[Saved entries]
__________

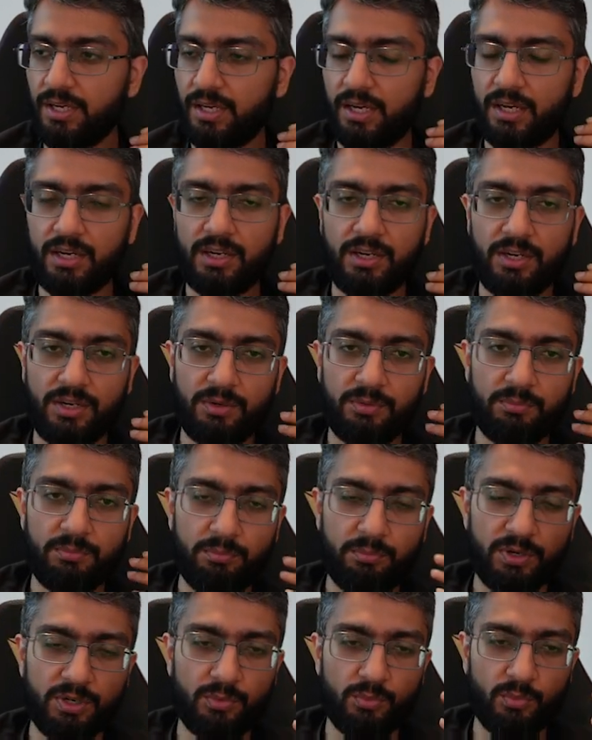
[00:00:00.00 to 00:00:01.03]

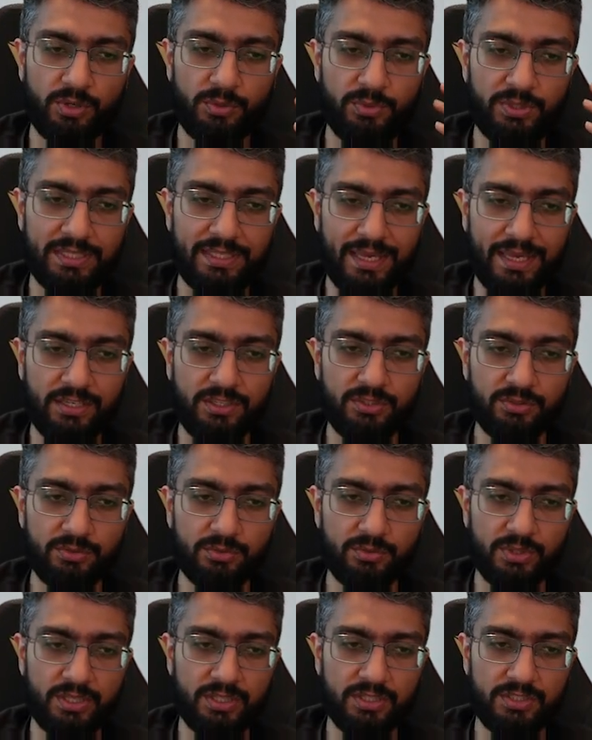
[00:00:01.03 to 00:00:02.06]
But what we can do
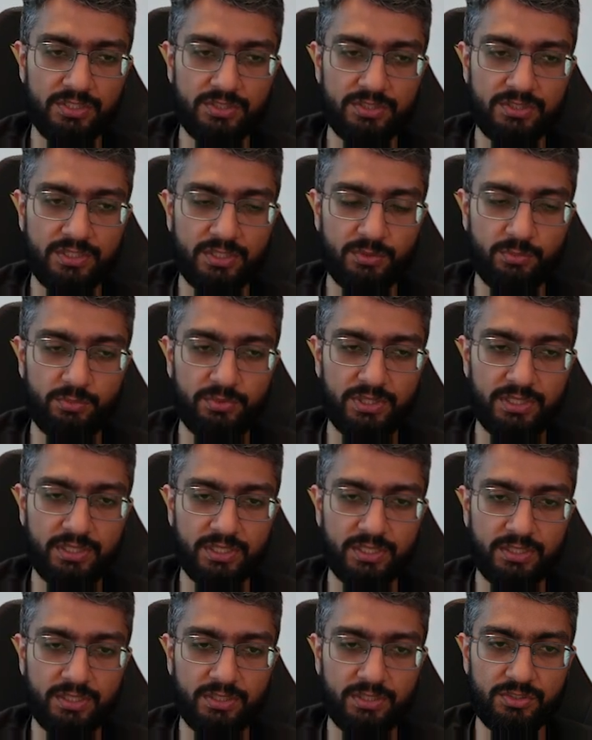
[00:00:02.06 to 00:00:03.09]
is that we
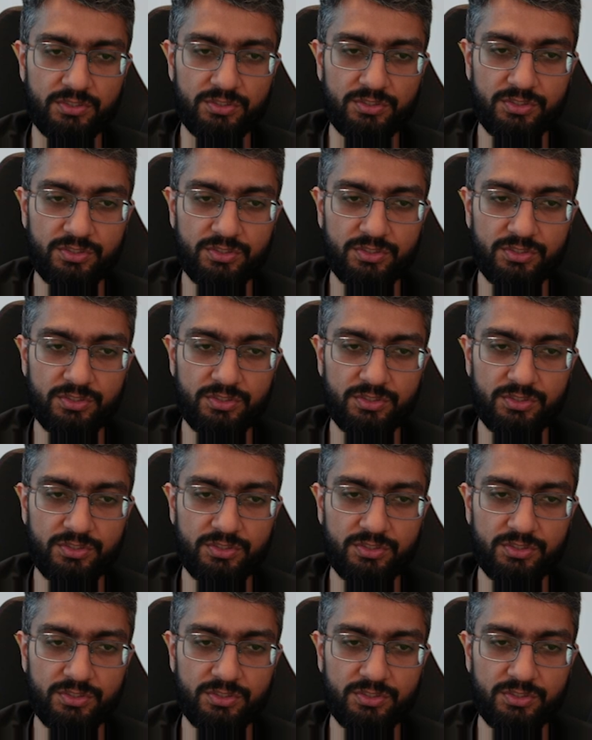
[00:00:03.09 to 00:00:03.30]
can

__________

Nothing but the exact text of the records should appear in your answer, with no pictures. Please write it out.

[00:00:00.00 to 00:00:01.03]

[00:00:01.03 to 00:00:02.06]
But what we can do
[00:00:02.06 to 00:00:03.09]
is that we
[00:00:03.09 to 00:00:03.30]
can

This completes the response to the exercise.